L'Elysée a annoncé ce vendredi 10 octobre la destruction d'un convoi d'Aqmi par les forces françaises dans le nord du pays. Une importante quantité d'armes a été saisie et une partie des convoyeurs ont été capturés.



Un combattant d'Aqmi, dans le nord du Mali, janvier 2013. AFP PHOTO / SITE Monitoring Service
Un combattant d'Aqmi, dans le nord du Mali, janvier 2013. AFP PHOTO / SITE Monitoring Service

Le convoi a été détruit dans la nuit de jeudi à vendredi, et « transportait des armes de la Libye vers le Mali », a-t-on appris dans un communiqué de l'Elysée publié sur Internet, ce vendredi. « Une importante quantité d'armes » a été saisie, les convoyeurs ont été neutralisés, et une partie de ces derniers ont été capturés.

Le volume des armements détruits est « très supérieur à celui de précédentes opérations du même genre », a-t-on relevé dans l'entourage du ministre de la Défense, Jean-Yves Le Drian.

L'attaque, menée dans le cadre de l'opération Barkhane, a été conduite « en coopération avec les autorités nigériennes », précise la présidence de la République, qui n'a pas fait état de morts ou de blessés. « Le convoi [...] était suivi depuis plusieurs jours. » Il transportait essentiellement des armements et a été visé par une opération aéromobile, 
mêlant hélicoptères et forces au sol, a ajouté la même source.

Informations impossibles à vérifier

Fin septembre, deux opérations de l'armée française avaient également été menées au Niger et dans le nord du Mali. Elles avaient notamment permis l'arrestation d'un proche du chef jihadiste algérien Mokhtar Belmokhtar.

Ces informations sont impossibles à vérifier. L'Elysée ne fournit aucun élément matériel sur ses opérations militaires au Sahel permettant de prouver la véracité de sa communication.
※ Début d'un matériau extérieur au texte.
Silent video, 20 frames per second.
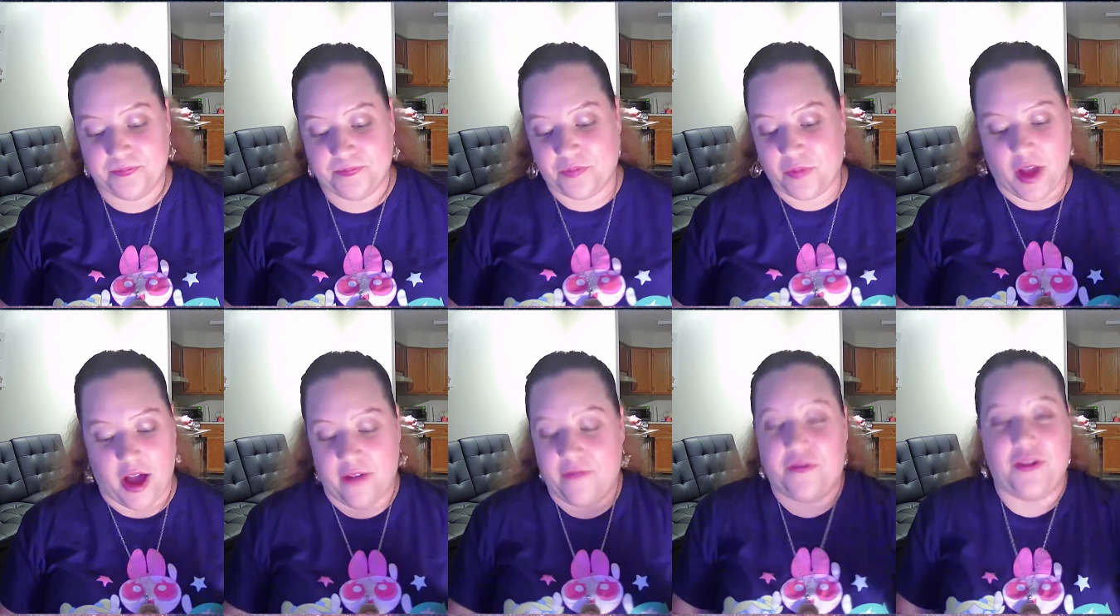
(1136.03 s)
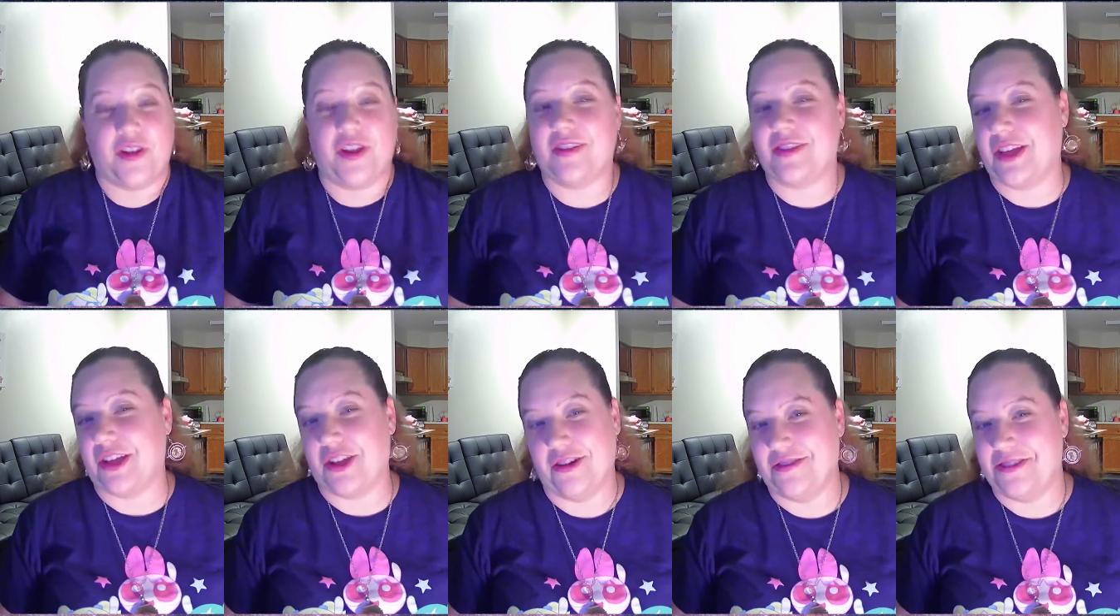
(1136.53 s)
I feel like
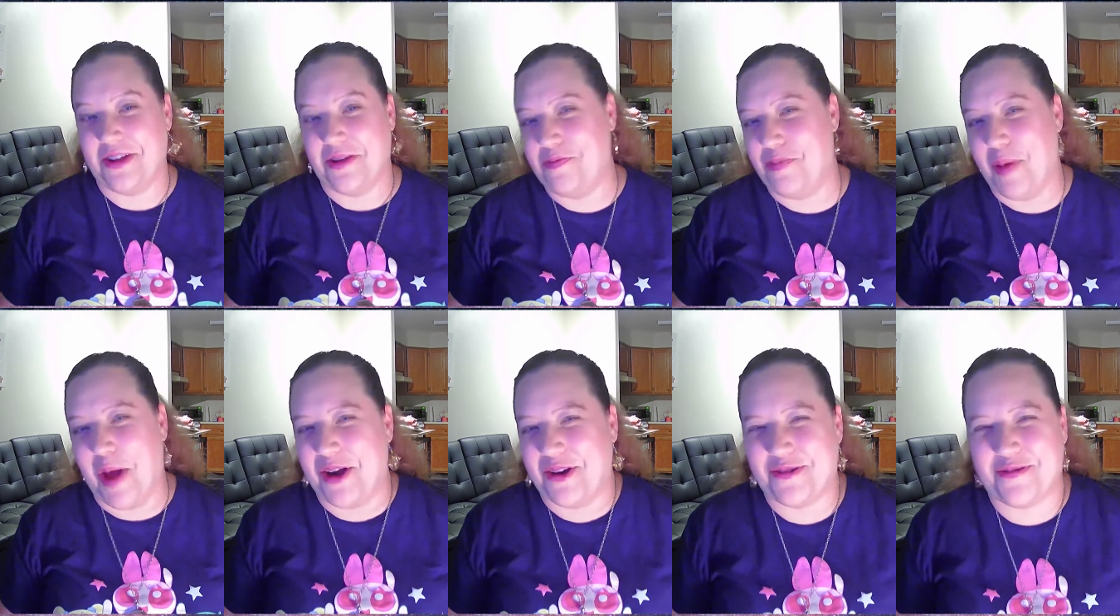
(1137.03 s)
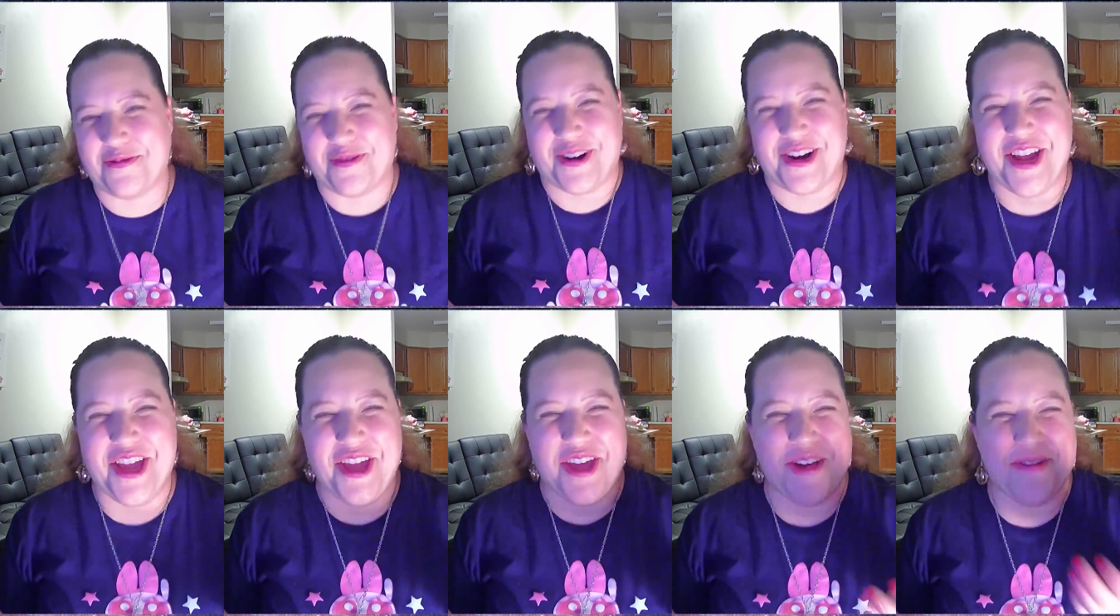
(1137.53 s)
they could have done better
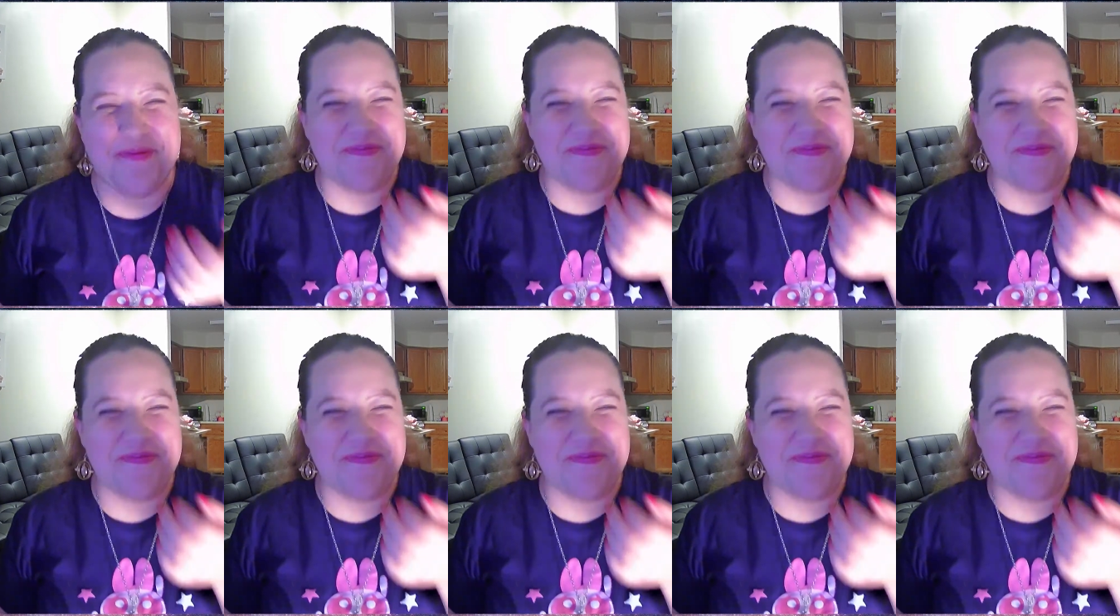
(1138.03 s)
for him.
Ce communiqué est diffusé deux jours après les propos du ministre malien des Affaires étrangères devant l'ONU, demandant le déploiement d'une force d'action pour contrer le retour en force des jihadistes dans la région. Une demande formulée après la série d'attaques contre la mission des Nations unies au Mali.
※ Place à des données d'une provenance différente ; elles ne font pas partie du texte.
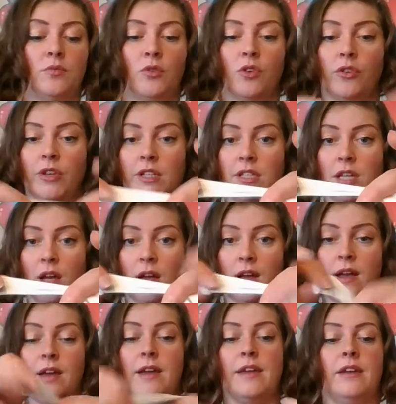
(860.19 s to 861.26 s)
we're going to
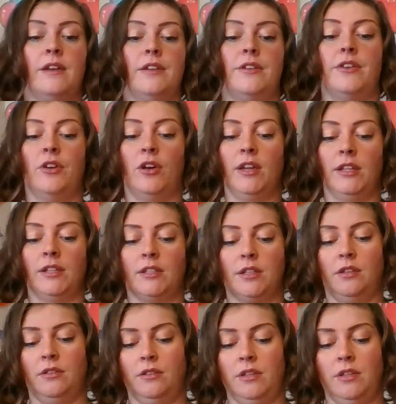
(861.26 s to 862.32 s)
tie a
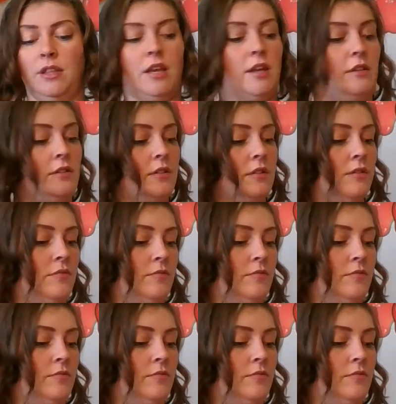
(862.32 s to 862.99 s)
knot in the end.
« Les groupes armés terroristes qui tentent de déstabiliser les Etats du Sahel et le Mali en particulier ont conduit récemment des attaques meurtrières contre les unités de la mission des Nations unies au nord du Mali », souligne le communiqué. Ainsi le 3 octobre, neuf casques bleus nigériens sont morts dans une attaque  revendiquée par le Mujao dans la région de Gao. Au nord du Mali, ces attaques répétées ont provoqué un début de polémique surl'immobilisme supposé de la force des Nations unies  (Minusma).